How To Convert Speech To Text Using Python and Vosk

by John Singer July 2, 2021 at 8:27 am

This post will describe how to convert speech in an mp3 audio file to a json text file. There are 3 steps to this process all of which are detailed in this post.

This is part of a series of posts so if you’re starting here you might want to read the first two posts:

In the post that describes how to set up the environment we created a python virtual environment and a batch file to activate it. On my Windows 10 system when I start the command line window I get a command prompt with the current directory set to my c:\users\xxx where xxx is my windows userid. You can get to the windows command line application (what we used to call the DOS command line) by searching for command prompt and running the application. The batch file we created was called NLP.bat so if you enter that into the command prompt you should activate your python virtual environment. We also created a batch file for Idle so go ahead and start your Idle python editor.

Idle Screen Shot

Step 1: Convert MP3 to WAV File

Once you are in Idle, you can cut and paste the following code into the Idle terminal.

from os import path
from pydub import AudioSegment

# files                                                                         
src = "C:\\Users\\xxx\\pyenv\\NLP\\inputfiles\\NOAGENDA\\NA-1348-2021-05-20-Final.mp3"
dst = "C:\\Users\\xxx\\pyenv\\NLP\\inputfiles\\NOAGENDA\\NA-1348-2021-05-20-cut60-120.wav"

# start time in seconds
startTime = 60.0
# end time in seconds
endTime = 120.0

# create audiosegment                                                            
sound = AudioSegment.from_mp3(src)
# cut it to length
cut = sound[startTime * 1000:endTime * 1000]
# export sound cut as wav file
cut.export(dst, format="wav")

Explanation of Step 1 Python Code

Let’s walk through the code and see what it does.

from os import path
from pydub import AudioSegment

First a few imports. The pydub module provides an easy to use api for processing audio files of many formats. If you only work with WAV files pydub does all the work on its own but if you want to work with MP3 or other audio formats pydub uses FFmpeg under the covers. Read more here… The second post in this series described how to install FFmpeg.

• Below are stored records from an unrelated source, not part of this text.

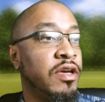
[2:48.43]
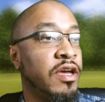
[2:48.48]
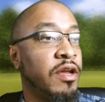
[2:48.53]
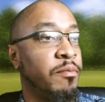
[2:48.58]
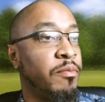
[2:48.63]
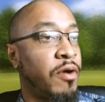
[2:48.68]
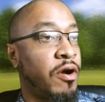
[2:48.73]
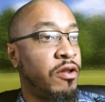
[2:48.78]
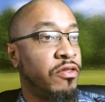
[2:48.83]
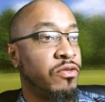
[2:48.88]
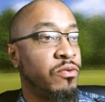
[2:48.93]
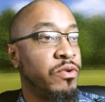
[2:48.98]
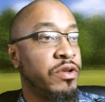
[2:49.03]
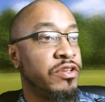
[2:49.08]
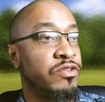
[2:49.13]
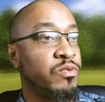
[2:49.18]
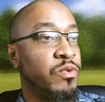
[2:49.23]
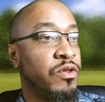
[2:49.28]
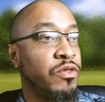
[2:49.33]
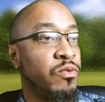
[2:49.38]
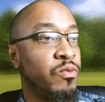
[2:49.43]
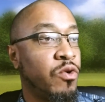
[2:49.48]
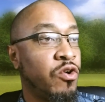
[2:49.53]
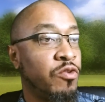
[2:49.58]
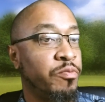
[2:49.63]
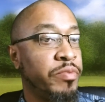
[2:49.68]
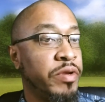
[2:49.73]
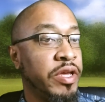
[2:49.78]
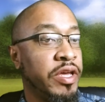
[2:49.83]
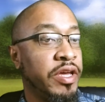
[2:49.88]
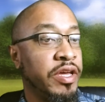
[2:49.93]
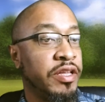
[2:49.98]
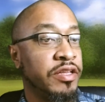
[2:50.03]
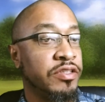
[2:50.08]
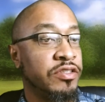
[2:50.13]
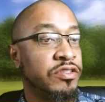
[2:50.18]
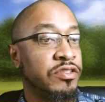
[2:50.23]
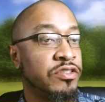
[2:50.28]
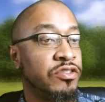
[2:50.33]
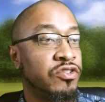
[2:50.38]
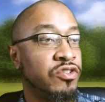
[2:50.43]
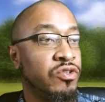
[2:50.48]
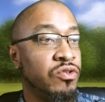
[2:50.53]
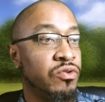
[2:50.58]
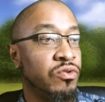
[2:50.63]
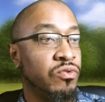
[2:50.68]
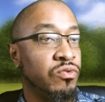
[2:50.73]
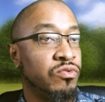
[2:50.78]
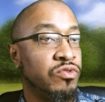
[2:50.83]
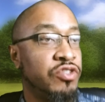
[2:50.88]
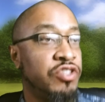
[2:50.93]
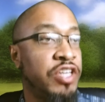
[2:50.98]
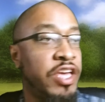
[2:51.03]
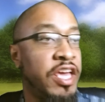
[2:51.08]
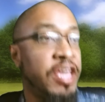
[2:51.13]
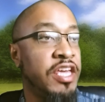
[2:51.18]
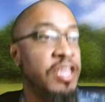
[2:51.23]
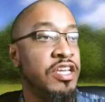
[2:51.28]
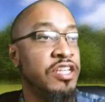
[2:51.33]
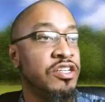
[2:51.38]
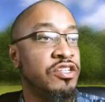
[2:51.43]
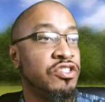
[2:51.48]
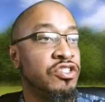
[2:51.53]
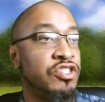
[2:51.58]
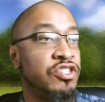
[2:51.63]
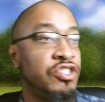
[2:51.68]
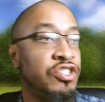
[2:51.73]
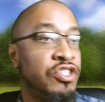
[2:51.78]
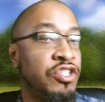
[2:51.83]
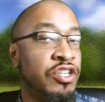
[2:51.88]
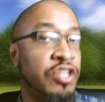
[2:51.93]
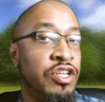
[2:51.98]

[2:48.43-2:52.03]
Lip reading: Part 3 is where the work begins to change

src = "C:\\Users\\xxx\\pyenv\\NLP\\inputfiles\\NOAGENDA\\NA-1348-2021-05-20-Final.mp3"
dst = "C:\\Users\\xxx\\pyenv\\NLP\\inputfiles\\NOAGENDA\\NA-1348-2021-05-20-cut60-120.wav"

Next we define a source and destination file. In my case I’ve downloaded an episode of the No Agenda podcast which is an mp3 file and 3 hours in length. You can substitute any mp3 file you want or go here and download an episode yourself. The destination file does not need to exist but if it does it will be overwritten with no warning.

# start time in seconds
startTime = 60.0
# end time in seconds
endTime = 120.0

The startTime and endTime variables are set to allow us to extract a slice of the sound file which in my case is 3 hours long. You can skip this if you want to process your entire file. In the example above we are pulling out the second minute of the podcast.

# create audiosegment                                                            
sound = AudioSegment.from_mp3(src)
# cut it to length
cut = sound[startTime * 1000:endTime * 1000]
# export sound cut as wav file
cut.export(dst, format="wav")

Finally we get to the actual work of the script. The first line creates an AudioSegment object from the file named by the src variable. The “sound” variable contains the entire mp3 file.

The second line creates a variable “cut” that is a slice of the entire “sound” variable. The startTime and endTime variables are multiplied by 1000 as the AudioSegment object represents the sound in millisecond chunks.

For the last step we use the “export” method to save the “cut” portion of the file as a WAV file. This is one of the nice features of pydub – it read in the mp3 file and with a simple method call we can save it as a WAV file.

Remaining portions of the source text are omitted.